Diazepam and meclizine have been shown to be effective as anti-motion sickness drugs. Quantitative studies of the most easily measured feature of the balance system, the vestibuloocular reflex (VOR), have shown these drugs decrease both its gain and time constant. Since motion sickness does not occur in patients who have lost their VOR, many investigators believe that decreasing the VOR should lessen the severity of, or susceptibility to, motion sickness. The specific aim of the proposed study is to investigate if a drug's motion sickness efficacy correlates with its ability to change the VOR. Using two different classes of medications will help determine if a change in the VOR is responsible for the anti-motion sickness susceptibility.

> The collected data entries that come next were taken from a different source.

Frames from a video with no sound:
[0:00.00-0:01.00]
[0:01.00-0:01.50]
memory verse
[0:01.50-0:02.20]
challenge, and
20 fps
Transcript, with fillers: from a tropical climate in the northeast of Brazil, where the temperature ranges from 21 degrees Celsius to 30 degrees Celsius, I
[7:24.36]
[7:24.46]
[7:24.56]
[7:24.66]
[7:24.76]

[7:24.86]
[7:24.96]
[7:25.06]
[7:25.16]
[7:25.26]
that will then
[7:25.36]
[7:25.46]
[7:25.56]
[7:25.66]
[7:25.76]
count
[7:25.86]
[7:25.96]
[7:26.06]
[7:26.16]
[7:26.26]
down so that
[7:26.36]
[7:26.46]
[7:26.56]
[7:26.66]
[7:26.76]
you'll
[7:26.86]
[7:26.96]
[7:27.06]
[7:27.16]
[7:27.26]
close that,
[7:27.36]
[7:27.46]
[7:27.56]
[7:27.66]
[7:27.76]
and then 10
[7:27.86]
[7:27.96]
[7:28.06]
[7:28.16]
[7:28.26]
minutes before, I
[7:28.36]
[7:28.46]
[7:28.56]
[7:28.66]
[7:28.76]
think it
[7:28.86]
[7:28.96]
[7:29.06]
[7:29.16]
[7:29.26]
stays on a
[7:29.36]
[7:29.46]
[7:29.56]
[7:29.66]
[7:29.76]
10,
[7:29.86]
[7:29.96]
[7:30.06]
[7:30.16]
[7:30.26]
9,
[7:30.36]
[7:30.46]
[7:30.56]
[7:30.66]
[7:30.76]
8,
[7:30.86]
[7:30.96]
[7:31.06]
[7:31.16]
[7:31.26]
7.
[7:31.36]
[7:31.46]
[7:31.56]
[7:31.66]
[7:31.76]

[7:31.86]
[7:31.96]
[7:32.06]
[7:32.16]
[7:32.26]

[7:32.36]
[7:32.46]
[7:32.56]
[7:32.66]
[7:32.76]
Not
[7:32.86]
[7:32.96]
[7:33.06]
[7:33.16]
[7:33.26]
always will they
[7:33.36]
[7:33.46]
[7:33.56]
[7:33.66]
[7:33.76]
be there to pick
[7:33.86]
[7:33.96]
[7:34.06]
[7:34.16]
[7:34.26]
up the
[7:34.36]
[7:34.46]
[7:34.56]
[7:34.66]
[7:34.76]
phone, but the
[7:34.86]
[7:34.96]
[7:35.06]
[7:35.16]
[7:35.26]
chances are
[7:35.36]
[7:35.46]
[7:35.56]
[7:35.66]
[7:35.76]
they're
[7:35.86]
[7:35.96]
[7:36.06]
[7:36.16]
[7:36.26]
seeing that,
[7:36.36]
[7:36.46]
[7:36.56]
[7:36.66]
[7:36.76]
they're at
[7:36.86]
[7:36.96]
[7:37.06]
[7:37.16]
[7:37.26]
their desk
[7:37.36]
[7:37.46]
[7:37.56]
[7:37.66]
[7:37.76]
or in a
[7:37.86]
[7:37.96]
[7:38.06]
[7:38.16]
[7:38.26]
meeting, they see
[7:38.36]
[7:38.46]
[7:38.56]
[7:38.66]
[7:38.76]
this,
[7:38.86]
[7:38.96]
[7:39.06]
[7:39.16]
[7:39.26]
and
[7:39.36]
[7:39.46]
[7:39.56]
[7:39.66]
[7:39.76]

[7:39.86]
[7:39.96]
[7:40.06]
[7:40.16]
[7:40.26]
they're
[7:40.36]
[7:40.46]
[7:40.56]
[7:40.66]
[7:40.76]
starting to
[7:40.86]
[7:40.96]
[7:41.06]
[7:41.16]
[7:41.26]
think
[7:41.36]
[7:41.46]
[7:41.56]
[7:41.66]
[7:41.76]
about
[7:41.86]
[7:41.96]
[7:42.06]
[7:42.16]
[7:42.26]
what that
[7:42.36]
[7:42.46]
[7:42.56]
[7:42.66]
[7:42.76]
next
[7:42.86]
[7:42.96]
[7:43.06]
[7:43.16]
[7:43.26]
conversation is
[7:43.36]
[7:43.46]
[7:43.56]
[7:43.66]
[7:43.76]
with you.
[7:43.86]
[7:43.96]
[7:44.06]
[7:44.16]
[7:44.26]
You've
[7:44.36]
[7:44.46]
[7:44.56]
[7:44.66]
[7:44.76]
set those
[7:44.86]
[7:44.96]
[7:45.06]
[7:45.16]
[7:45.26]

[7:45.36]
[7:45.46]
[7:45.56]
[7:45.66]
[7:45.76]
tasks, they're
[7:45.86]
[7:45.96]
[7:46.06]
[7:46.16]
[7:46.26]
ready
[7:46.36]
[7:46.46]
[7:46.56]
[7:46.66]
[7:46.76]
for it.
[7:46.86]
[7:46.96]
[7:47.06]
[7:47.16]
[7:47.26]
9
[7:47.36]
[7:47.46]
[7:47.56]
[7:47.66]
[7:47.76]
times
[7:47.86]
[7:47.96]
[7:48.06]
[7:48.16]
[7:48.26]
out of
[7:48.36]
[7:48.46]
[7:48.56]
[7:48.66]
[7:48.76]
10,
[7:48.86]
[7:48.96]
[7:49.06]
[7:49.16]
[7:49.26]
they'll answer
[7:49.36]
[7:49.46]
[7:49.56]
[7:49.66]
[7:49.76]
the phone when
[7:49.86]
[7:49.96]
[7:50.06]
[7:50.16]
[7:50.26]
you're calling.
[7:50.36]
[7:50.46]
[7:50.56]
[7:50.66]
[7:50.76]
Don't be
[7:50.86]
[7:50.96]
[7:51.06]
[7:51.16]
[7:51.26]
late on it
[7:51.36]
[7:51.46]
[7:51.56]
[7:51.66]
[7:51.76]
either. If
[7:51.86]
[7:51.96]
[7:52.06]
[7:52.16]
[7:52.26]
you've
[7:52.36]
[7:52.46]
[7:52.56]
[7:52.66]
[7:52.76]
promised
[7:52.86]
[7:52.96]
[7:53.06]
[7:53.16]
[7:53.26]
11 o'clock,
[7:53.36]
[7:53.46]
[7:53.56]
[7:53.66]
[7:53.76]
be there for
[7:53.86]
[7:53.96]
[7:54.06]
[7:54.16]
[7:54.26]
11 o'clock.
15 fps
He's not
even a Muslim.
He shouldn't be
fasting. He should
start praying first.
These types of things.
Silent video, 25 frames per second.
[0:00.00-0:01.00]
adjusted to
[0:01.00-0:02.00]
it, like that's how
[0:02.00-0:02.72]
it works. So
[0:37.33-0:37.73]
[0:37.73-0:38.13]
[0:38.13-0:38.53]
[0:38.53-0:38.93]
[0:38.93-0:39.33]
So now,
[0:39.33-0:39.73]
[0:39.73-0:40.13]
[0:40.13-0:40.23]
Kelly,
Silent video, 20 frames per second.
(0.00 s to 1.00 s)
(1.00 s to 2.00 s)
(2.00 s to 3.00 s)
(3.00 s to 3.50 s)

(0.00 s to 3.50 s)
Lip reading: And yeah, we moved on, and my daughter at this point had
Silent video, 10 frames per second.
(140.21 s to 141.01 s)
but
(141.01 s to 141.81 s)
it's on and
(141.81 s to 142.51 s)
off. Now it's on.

A minor aim is to use well-established and accepted linear control system models of the VOR to simulate the observed changes in the VOR after medication. This may help to localize the portion of VOR function that is most affected by the drugs. Often functional localization suggests anatomical localization.
Motion sickness and vestibular dizziness (vertigo) are not identical, but they share many physiological components. Almost all drugs that are used in treating motion sickness are used in treating vertigo. Thus motion sickness therapy has direct clinical significance for the treatment of dizzy patients. There are several advantages to understanding the mechanism of action of drugs used in motion sickness such as diazepam and meclizine: health care providers could tailor specific medications to specific problems; if a patient is not responding to a drug, their VOR can be tested to determine if the medication is inducing the desired physiological response; pharmaceutical companies can design better medications; and correlating anti-motion sickness protection with easily obtained physiologic responses could result in a more rapid and less expensive initial screening method of drug effectiveness.
This study is intended as a pilot study for an R01 that
will investigate other drugs and consider the linear VOR.